Miniconto | Destino

 

 


Miniconto: Destino
Tema: Dia de chuva
Autora: Thaisa Lima

Desço do ônibus e os grossos pingos da chuva molham meu corpo cansado. Me arrasto pela rua, desviando das poças de lama, exausto demais para correr. Meus pés inchados dentro do tênis encharcado latejam e minhas pernas anseiam esticar-se na cama para aliviar a dor por passar uma noite inteira em pé, fazendo a segurança na porta da boate. Estou velho demais para esse trabalho…

Abaixo minha cabeça careca e deixo a água escorrer, a roupa colada ao meu corpo. Estremeço quando a brisa fria lambe meu rosto.

Caminho pela rua de barro com as mãos enfiadas nos bolsos da calça jeans e carrego uma pesada mochila nas costas. Chove forte. Não deveria ter ninguém na rua a essa hora, mas avisto 4 meninos segurando pedaços de pau ao redor de uma poça de lama formando um semicírculo, rindo e batendo na água.

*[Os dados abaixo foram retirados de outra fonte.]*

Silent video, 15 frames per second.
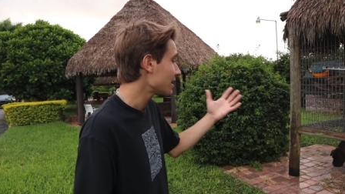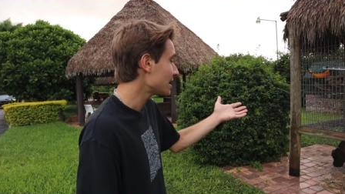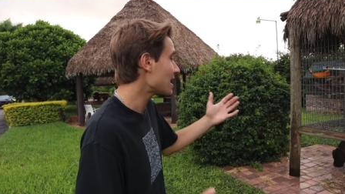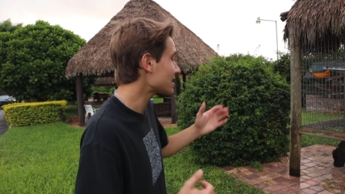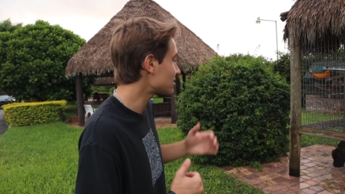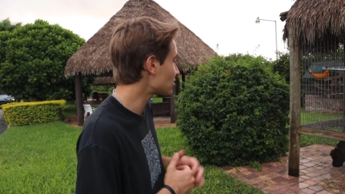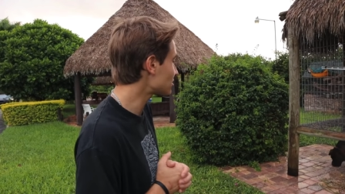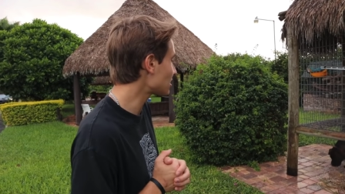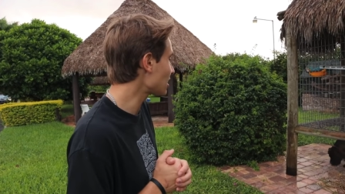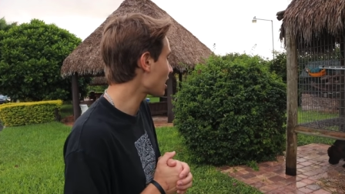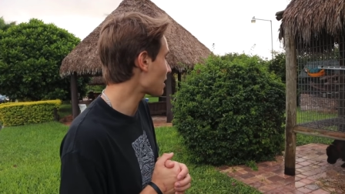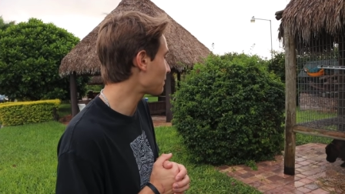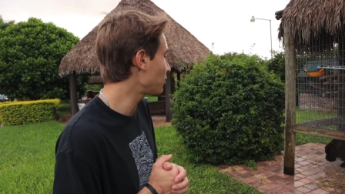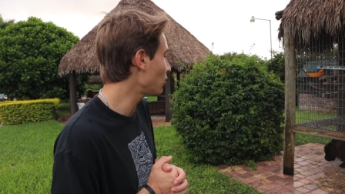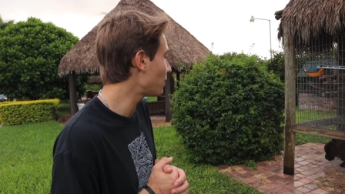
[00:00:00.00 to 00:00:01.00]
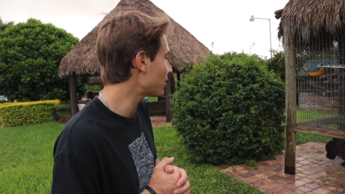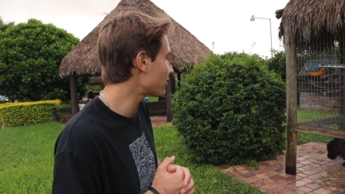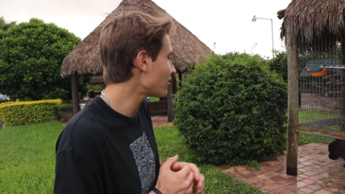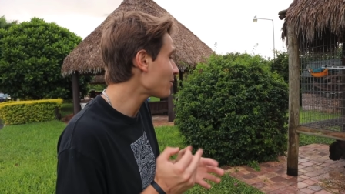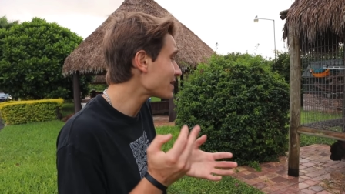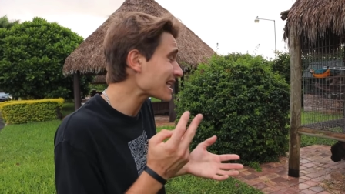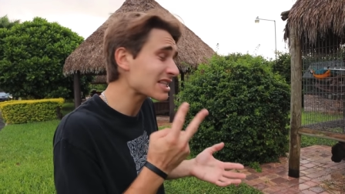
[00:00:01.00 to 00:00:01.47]
Yes, there's a lot of poop under
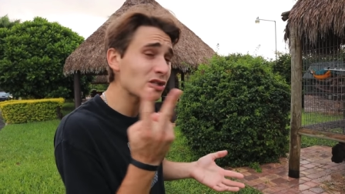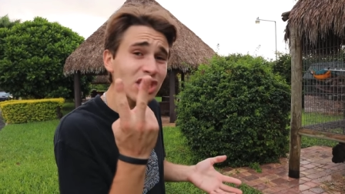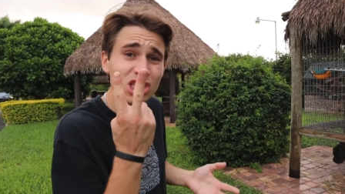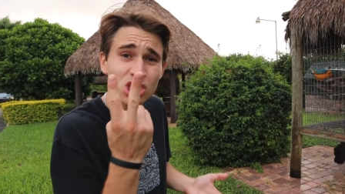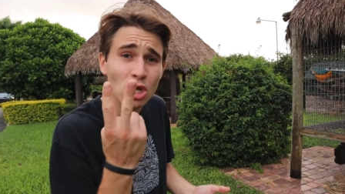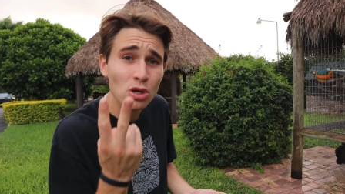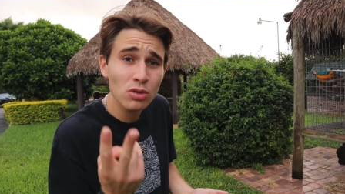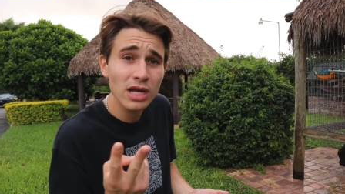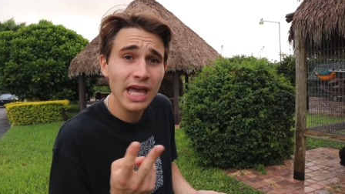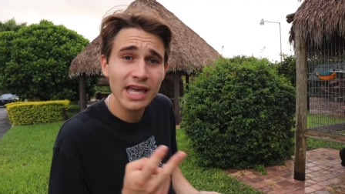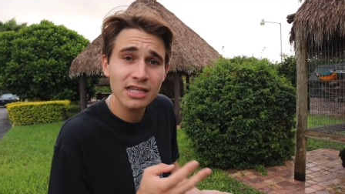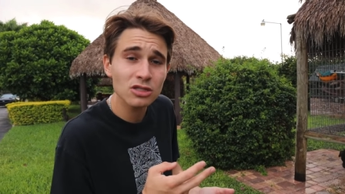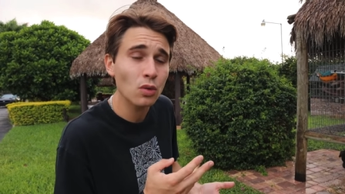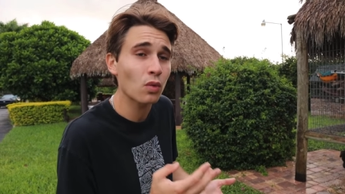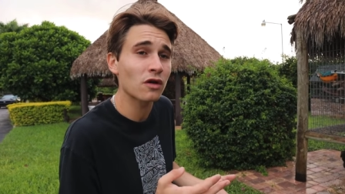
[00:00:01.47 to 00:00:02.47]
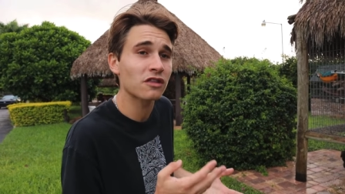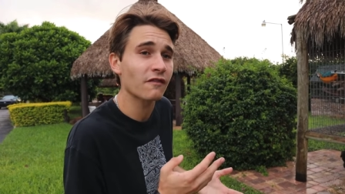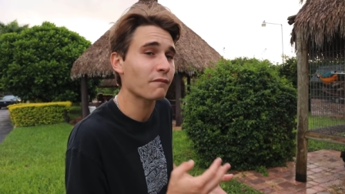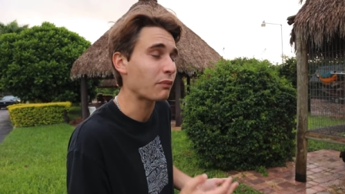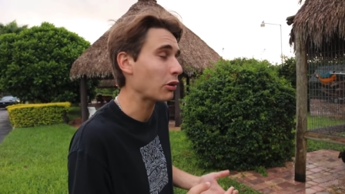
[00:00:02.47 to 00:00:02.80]
there, but that's only two days worth of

Algo chama minha atenção e eu aperto os olhos para enxergar melhor. Vejo uma coisinha se debatendo, tentando fugir desesperadamente. “Será um rato?” Penso. Os pequenos gargalham e um deles bate no animal com um pau, mantendo sua cabeça submersa na água. Os outros seguem o que parece ser o líder e batem mais no bolo de pelos. Eles o soltam, divertindo-se com a tortura e o pobre levanta a cabecinha, espirrando e puxando o ar com força. Ele uiva e só então percebo que é um filhote de cachorro. 

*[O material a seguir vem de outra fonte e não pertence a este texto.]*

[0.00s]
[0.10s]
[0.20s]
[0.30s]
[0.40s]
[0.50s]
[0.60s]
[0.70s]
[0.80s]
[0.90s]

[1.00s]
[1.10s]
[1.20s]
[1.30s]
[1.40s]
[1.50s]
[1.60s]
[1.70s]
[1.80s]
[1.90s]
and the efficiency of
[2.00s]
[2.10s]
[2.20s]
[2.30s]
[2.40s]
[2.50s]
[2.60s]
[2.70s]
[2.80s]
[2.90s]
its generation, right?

― Parem já com isso, seus moleques! ― grito, correndo em direção ao grupo que me olha com olhos arregalados e fogem antes que eu me aproxime, deixando um cachorrinho semimorto na lama.

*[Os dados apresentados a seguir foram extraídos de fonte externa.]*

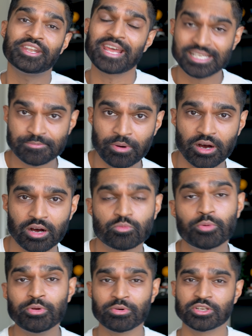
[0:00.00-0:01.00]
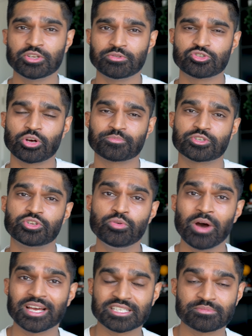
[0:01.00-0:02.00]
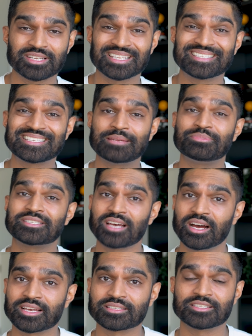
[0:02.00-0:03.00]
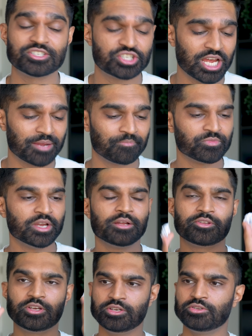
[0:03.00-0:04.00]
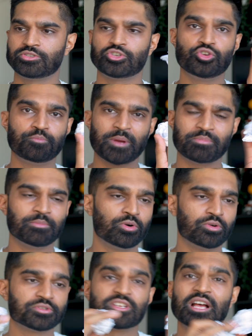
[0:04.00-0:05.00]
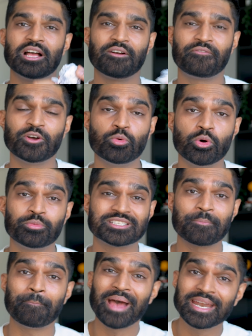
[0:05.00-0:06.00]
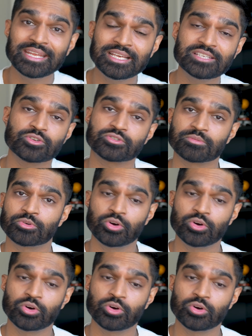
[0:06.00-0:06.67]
the next part, what we want to do is drop two items of the same size and shape. You can use two paper balls, fill one with some pennies or some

Tiro o pequeno às pressas e verifico se a massa inerte ainda continua viva. Só notei que minha respiração estava presa em meus pulmões quando o ar sai com dificuldade, aliviado ao ouvir seus ganidos e o corpinho tremendo sem parar. 

Levo o “ratinho” para casa, dou um banho quente lavando toda a lama, cuido de  suas feridas e alimento-o. Dormimos aconchegados um no outro, o corpinho enrolado em minha barriga enquanto a chuva leva embora nossas dores.

***

Naquela época eu não fazia ideia, mas hoje, 10 anos depois, aquele “ratinho”  foi o responsável por salvar a minha vida, quando, em um momento de distração, eu caí dentro de um poço desativado em um dia de chuva.